Malgré les menaces qui pèsent sur eux, la plupart des insectes restent souvent considérés comme des nuisibles. “Écologistes et entomologistes, nous devrions tous nous sentir profondément inquiets de ne pas avoir su expliquer au grand public l’importance vitale des insectes “, lance le biologiste britannique David Goulson dans son récent ouvrage “Terre silencieuse”. Car les insectes sont des êtres déterminants pour l’équilibre de nos écosystèmes. Sans eux, peu de plantes pollinisées. Sans collemboles, cloportes ou mouches, pas de dégradation de débris végétaux et organiques et donc des sols appauvris aux rendements toujours plus réduits. Et sans plantes, moins d’oxygène produit et des concentrations de CO2 toujours plus élevées. Sans les insectes aquatiques et surtout leurs larves, comme celles de simulies, pas de filtration des eaux (débris, microalgues…) et donc une eau impure à la consommation. Sans eux, des oiseaux disparaissent, faute de pouvoir se nourrir.

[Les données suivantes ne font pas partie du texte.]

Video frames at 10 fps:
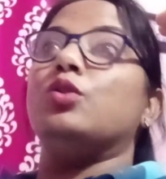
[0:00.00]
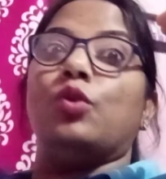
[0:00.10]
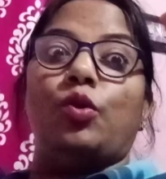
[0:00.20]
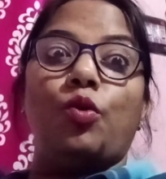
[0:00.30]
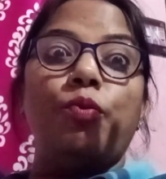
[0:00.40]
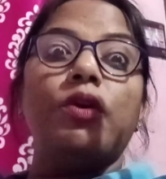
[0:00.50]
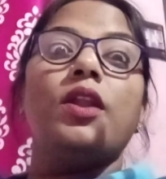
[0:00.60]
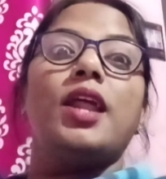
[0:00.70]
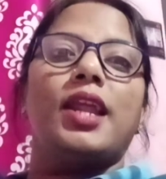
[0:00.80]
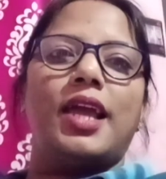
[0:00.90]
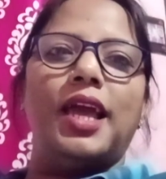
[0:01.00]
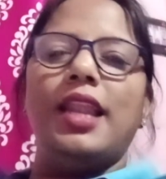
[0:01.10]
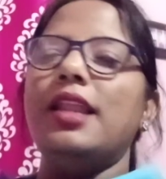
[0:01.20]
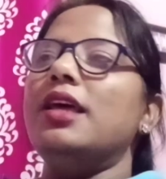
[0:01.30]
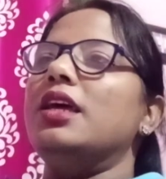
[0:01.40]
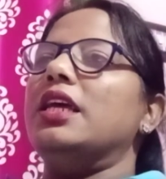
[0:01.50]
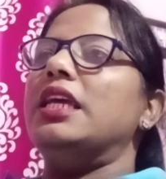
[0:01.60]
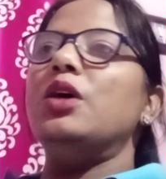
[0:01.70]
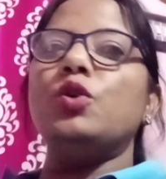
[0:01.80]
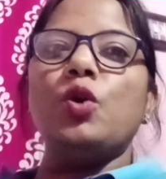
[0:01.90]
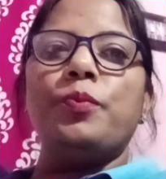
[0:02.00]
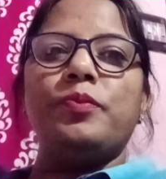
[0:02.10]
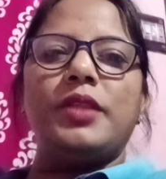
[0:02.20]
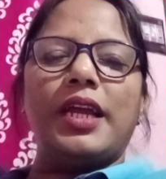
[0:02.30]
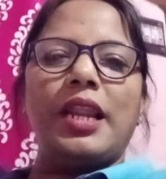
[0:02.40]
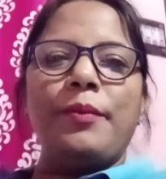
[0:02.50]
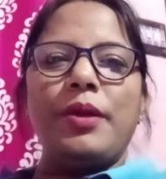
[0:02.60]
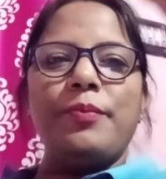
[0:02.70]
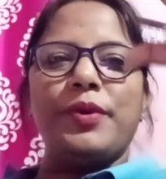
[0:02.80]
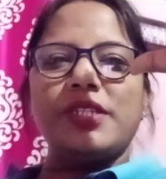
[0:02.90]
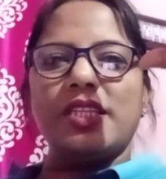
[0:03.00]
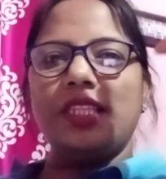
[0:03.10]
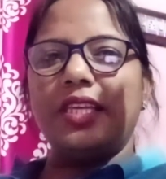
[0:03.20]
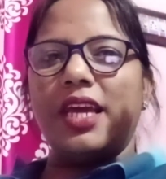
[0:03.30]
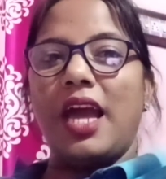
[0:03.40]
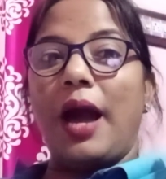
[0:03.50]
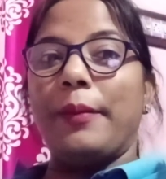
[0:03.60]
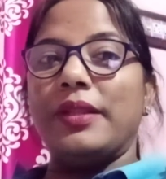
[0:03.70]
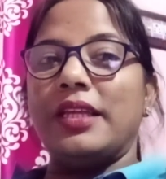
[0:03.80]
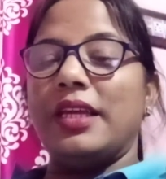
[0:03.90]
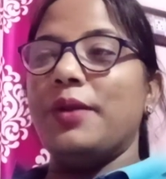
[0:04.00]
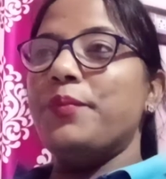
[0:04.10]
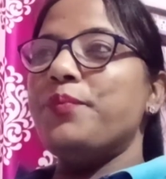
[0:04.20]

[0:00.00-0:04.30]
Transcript: তো উপরওয়ালার খেল ইউটিউব দেখলাম ইমপ্রেশন দিয়ে আমাদের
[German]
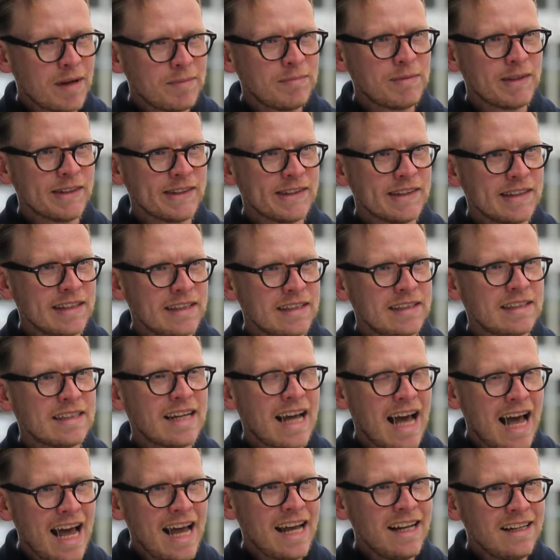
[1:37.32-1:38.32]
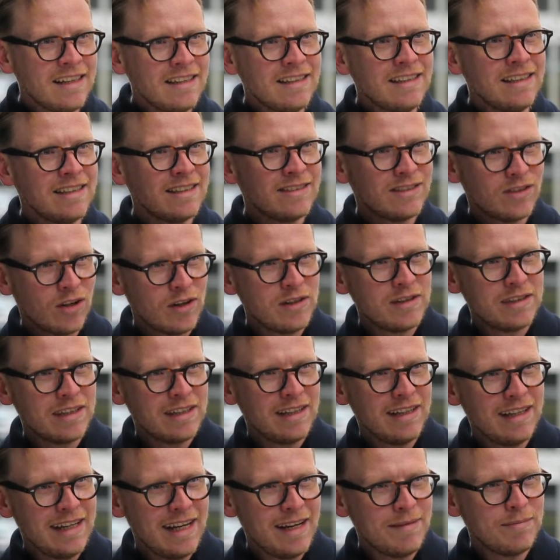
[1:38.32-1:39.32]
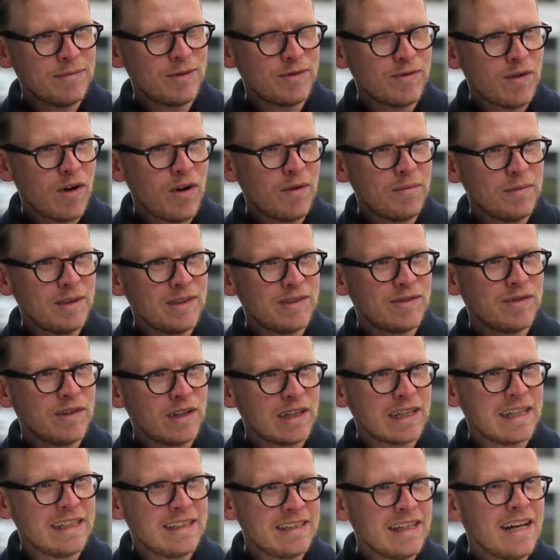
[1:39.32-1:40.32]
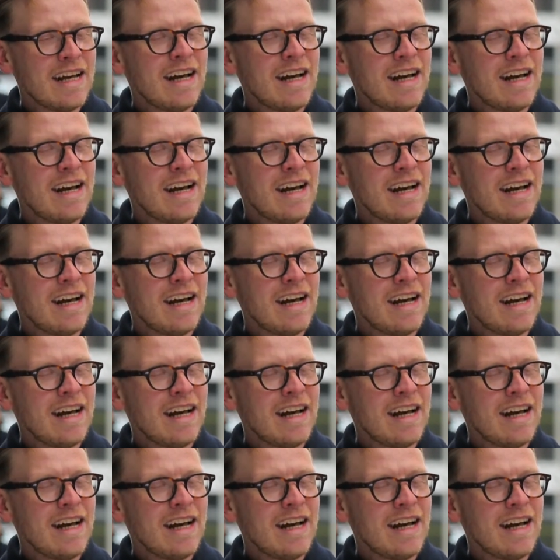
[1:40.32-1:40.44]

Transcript: gibt es nicht. Keine solche Lebensform ist wirklich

Des pollinisateurs, acteurs essentiels des cultures
Les effets du déclin des insectes sont déjà là, rappelle Cécile Le Lann : “Dans certaines parties du monde, les excès de l’agriculture intensive ont conduit à la disparition totale des pollinisateurs sauvages. Ainsi, en Californie, les producteurs d’amandes sont obligés de transporter des ruches d’abeilles domestiques pour polliniser des milliers d’hectares d’amandiers. Et en Chine, les agriculteurs de la région du Sichuan sont contraints de polliniser eux-mêmes les vergers au pinceau. ” Un constat qui va hélas dans le sens de la célèbre citation du grand biologiste américain Edward Osborne Wilson : “Si les êtres humains disparaissaient, le monde se régénérerait et retrouverait son équilibre d’il y a 10.000 ans. Si les insectes disparaissaient, le monde sombrerait dans le chaos “.
Les abeilles jouent un rôle essentiel dans la pollinisation. Leur déclin fragilise la reproduction des plantes. Crédit : LUIS CASIANO/NATURAGENCY
6 astuces pour protéger la biodiversité des insectes dans son jardin
1. Réduire la fréquence des tontes et laisser “mauvaises” herbes et herbes hautes pousser sur les bordures des jardins. Cela permet de créer un habitat protecteur pour nombre d’insectes qui y trouveront un microclimat aux températures basses ou élevées moins extrêmes.
2. Planter des fleurs riches en nectar et en pollen : phacélie, bourrache, lavandin, romarin, thym, tournesol…
3. Planter des arbres fruitiers, même en pot sur une terrasse ou un balcon.
4. Éviter les pesticides et laisser les coccinelles ou larves de syrphes lutter contre les nuisibles.
5. Creuser une mare, même petite de la taille d’un évier.
6. Privilégier les haies et arbustes aux claustras en bois, en aluminium ou en plastique.